* [Exercise materials]
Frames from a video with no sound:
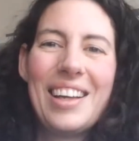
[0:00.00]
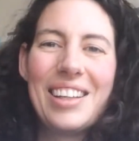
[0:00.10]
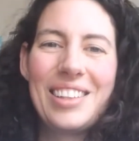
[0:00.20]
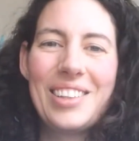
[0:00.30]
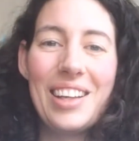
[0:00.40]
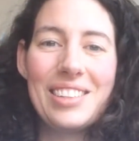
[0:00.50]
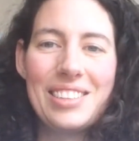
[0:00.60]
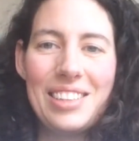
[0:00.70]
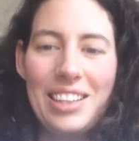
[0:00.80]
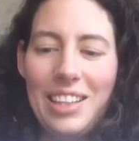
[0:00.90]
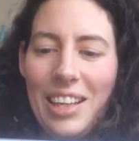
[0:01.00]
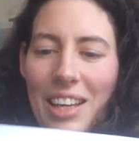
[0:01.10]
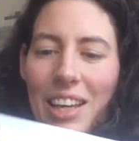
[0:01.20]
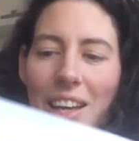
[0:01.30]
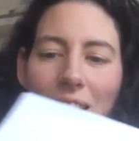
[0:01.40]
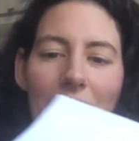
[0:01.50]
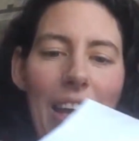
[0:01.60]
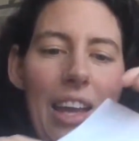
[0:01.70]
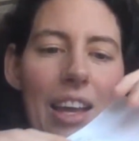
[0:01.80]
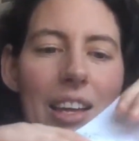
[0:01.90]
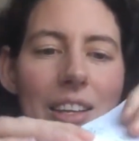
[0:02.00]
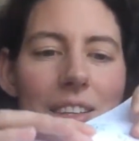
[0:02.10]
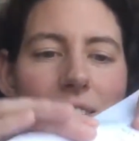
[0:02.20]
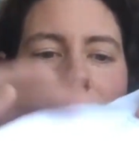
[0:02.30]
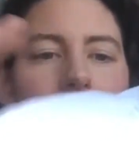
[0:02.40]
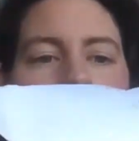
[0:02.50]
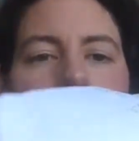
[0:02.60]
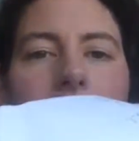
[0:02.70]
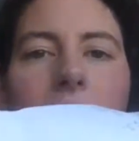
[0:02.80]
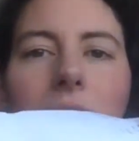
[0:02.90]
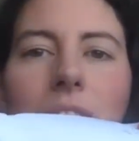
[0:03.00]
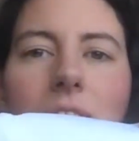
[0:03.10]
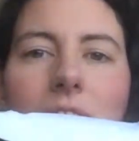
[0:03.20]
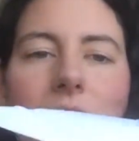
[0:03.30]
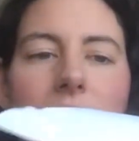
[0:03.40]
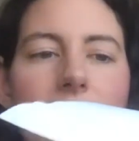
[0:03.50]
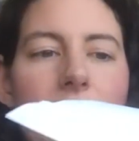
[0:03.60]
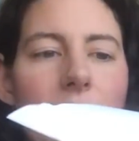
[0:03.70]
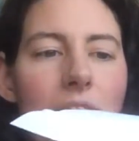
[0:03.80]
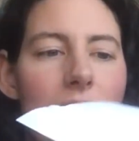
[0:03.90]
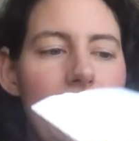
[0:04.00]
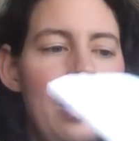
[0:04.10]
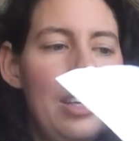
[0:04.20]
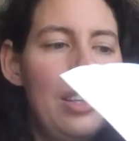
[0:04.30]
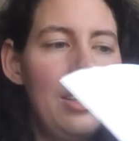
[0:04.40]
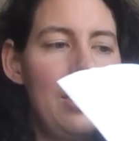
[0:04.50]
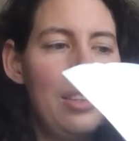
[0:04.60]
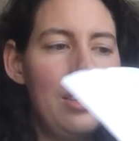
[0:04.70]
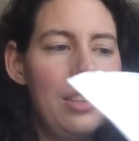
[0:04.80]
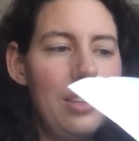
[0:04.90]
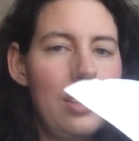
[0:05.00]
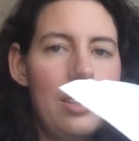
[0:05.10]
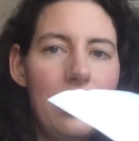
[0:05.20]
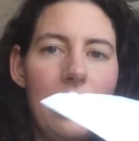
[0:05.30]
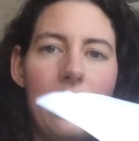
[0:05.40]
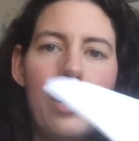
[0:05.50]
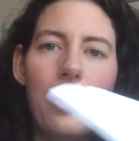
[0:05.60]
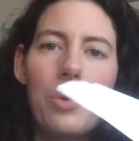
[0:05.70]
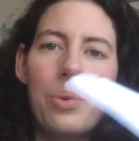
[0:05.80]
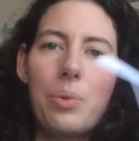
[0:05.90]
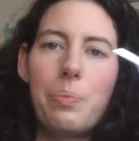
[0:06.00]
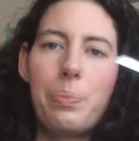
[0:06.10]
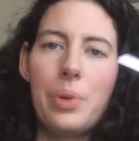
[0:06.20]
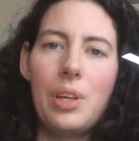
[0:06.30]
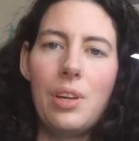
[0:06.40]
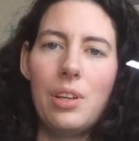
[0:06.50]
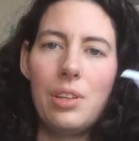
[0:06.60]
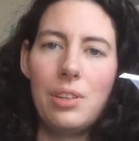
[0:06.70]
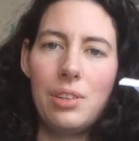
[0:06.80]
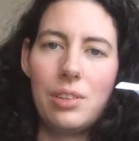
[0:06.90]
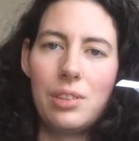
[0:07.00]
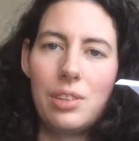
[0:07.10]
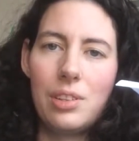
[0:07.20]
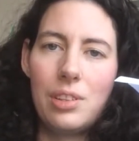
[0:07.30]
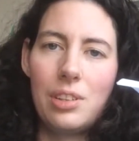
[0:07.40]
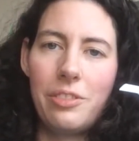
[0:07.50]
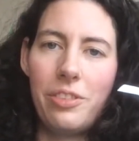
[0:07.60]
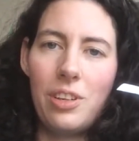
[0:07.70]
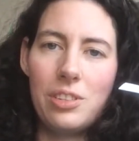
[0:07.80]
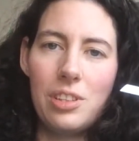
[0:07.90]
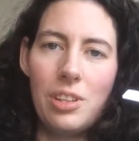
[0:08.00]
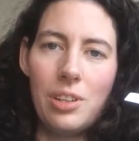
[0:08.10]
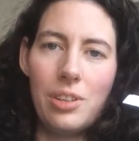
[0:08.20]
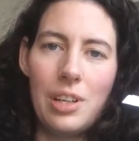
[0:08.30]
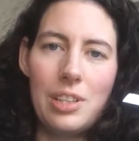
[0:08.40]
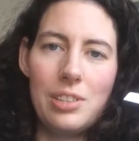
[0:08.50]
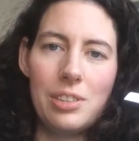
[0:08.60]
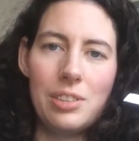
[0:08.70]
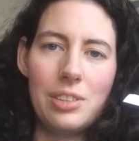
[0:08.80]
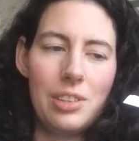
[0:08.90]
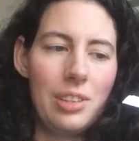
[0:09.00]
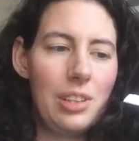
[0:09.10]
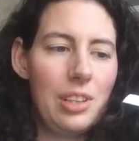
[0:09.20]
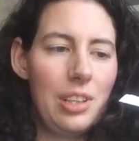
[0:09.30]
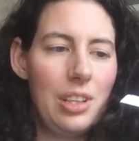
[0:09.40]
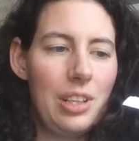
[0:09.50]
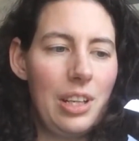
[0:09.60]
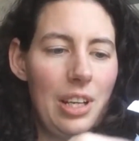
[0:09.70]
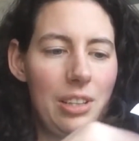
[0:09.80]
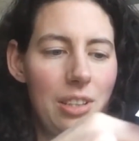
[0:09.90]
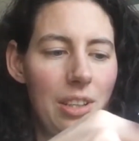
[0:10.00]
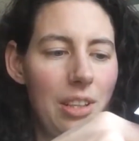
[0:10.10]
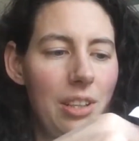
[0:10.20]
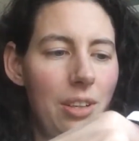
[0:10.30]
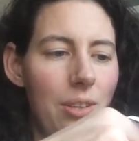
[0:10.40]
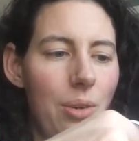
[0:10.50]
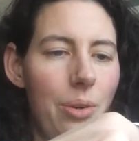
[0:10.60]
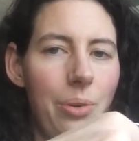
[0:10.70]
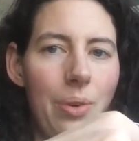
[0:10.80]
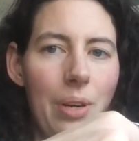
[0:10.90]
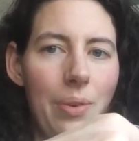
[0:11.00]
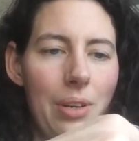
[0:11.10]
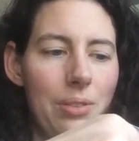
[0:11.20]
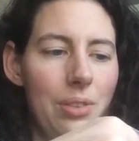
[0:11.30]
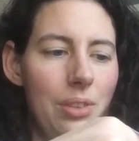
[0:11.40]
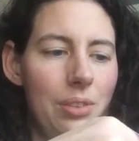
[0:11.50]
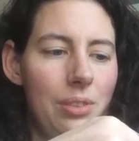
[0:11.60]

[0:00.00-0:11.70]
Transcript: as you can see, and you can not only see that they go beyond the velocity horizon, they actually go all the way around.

* [Problem statement]
Line by line, write out the data above exactly, without the pictures.

* [Your response]
Frames from a video with no sound:
[0:00.00]
[0:00.10]
[0:00.20]
[0:00.30]
[0:00.40]
[0:00.50]
[0:00.60]
[0:00.70]
[0:00.80]
[0:00.90]
[0:01.00]
[0:01.10]
[0:01.20]
[0:01.30]
[0:01.40]
[0:01.50]
[0:01.60]
[0:01.70]
[0:01.80]
[0:01.90]
[0:02.00]
[0:02.10]
[0:02.20]
[0:02.30]
[0:02.40]
[0:02.50]
[0:02.60]
[0:02.70]
[0:02.80]
[0:02.90]
[0:03.00]
[0:03.10]
[0:03.20]
[0:03.30]
[0:03.40]
[0:03.50]
[0:03.60]
[0:03.70]
[0:03.80]
[0:03.90]
[0:04.00]
[0:04.10]
[0:04.20]
[0:04.30]
[0:04.40]
[0:04.50]
[0:04.60]
[0:04.70]
[0:04.80]
[0:04.90]
[0:05.00]
[0:05.10]
[0:05.20]
[0:05.30]
[0:05.40]
[0:05.50]
[0:05.60]
[0:05.70]
[0:05.80]
[0:05.90]
[0:06.00]
[0:06.10]
[0:06.20]
[0:06.30]
[0:06.40]
[0:06.50]
[0:06.60]
[0:06.70]
[0:06.80]
[0:06.90]
[0:07.00]
[0:07.10]
[0:07.20]
[0:07.30]
[0:07.40]
[0:07.50]
[0:07.60]
[0:07.70]
[0:07.80]
[0:07.90]
[0:08.00]
[0:08.10]
[0:08.20]
[0:08.30]
[0:08.40]
[0:08.50]
[0:08.60]
[0:08.70]
[0:08.80]
[0:08.90]
[0:09.00]
[0:09.10]
[0:09.20]
[0:09.30]
[0:09.40]
[0:09.50]
[0:09.60]
[0:09.70]
[0:09.80]
[0:09.90]
[0:10.00]
[0:10.10]
[0:10.20]
[0:10.30]
[0:10.40]
[0:10.50]
[0:10.60]
[0:10.70]
[0:10.80]
[0:10.90]
[0:11.00]
[0:11.10]
[0:11.20]
[0:11.30]
[0:11.40]
[0:11.50]
[0:11.60]

[0:00.00-0:11.70]
Transcript: as you can see, and you can not only see that they go beyond the velocity horizon, they actually go all the way around.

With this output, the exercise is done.